▶ [MATERIALS PROVIDED]
<<<<
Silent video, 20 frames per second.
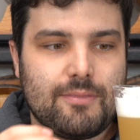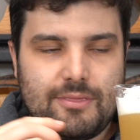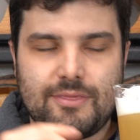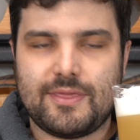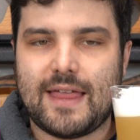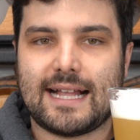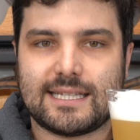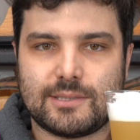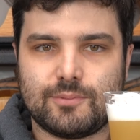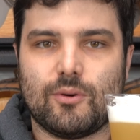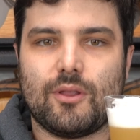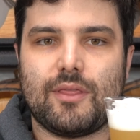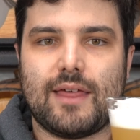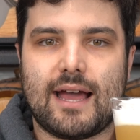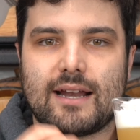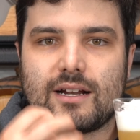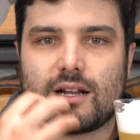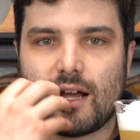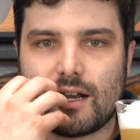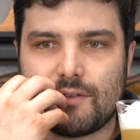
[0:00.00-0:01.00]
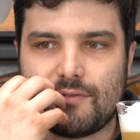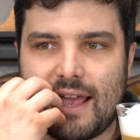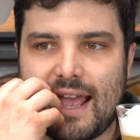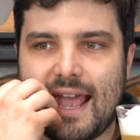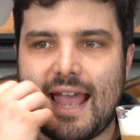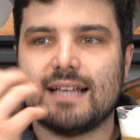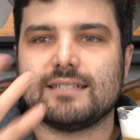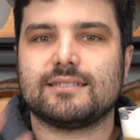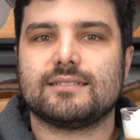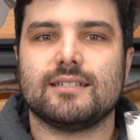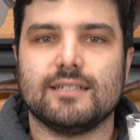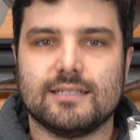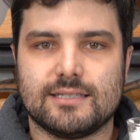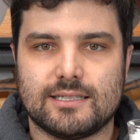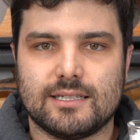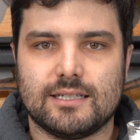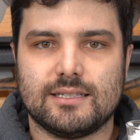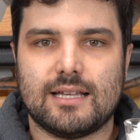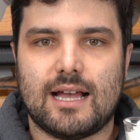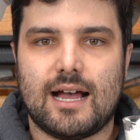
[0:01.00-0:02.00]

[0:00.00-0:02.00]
That's what that kind of esters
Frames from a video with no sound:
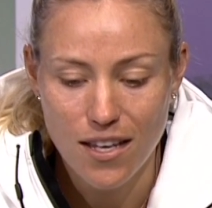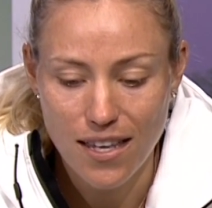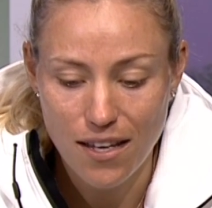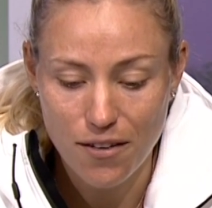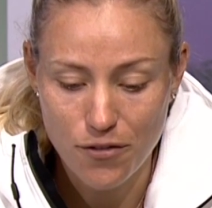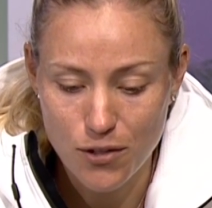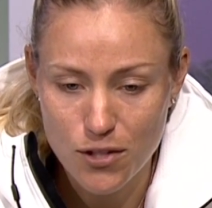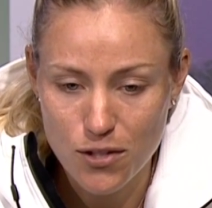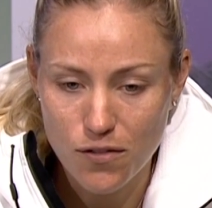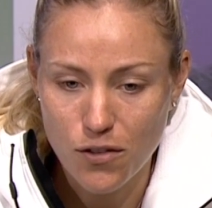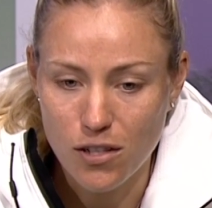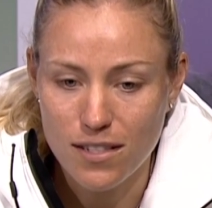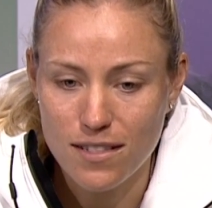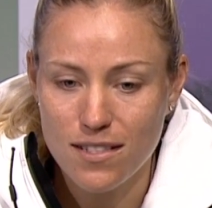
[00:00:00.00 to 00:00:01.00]
Yeah, first of
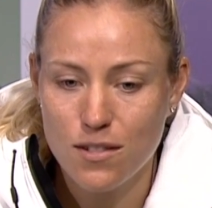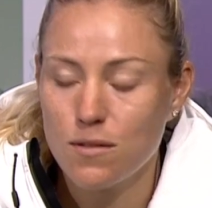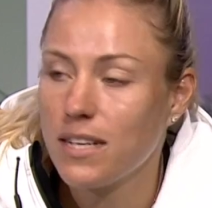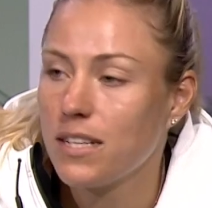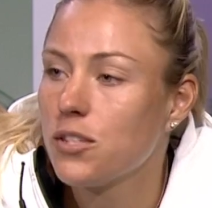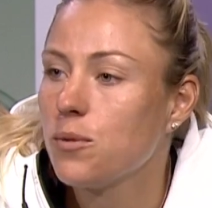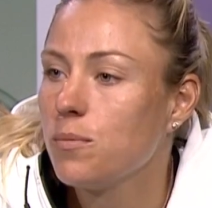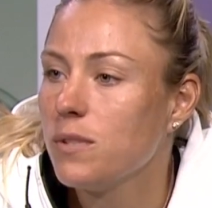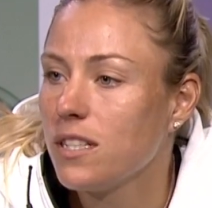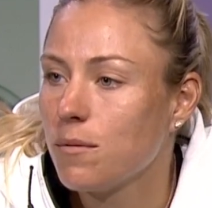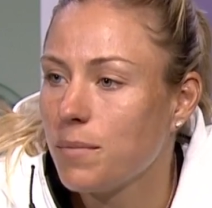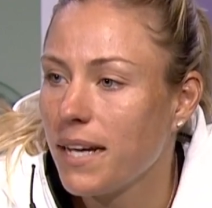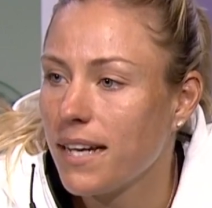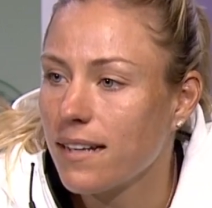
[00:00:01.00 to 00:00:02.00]
all, it's great to
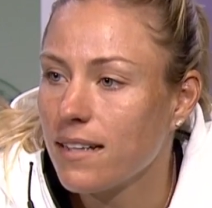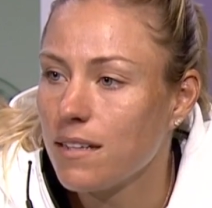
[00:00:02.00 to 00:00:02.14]
being back.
>>>>
▶ [PROBLEM TO SOLVE]
Write out every record above exactly, leaving no picture in the result.

▶ [REPLY TO THE EXERCISE]
Silent video, 20 frames per second.
[0:00.00-0:01.00]
[0:01.00-0:02.00]

[0:00.00-0:02.00]
That's what that kind of esters
Frames from a video with no sound:
[00:00:00.00 to 00:00:01.00]
Yeah, first of
[00:00:01.00 to 00:00:02.00]
all, it's great to
[00:00:02.00 to 00:00:02.14]
being back.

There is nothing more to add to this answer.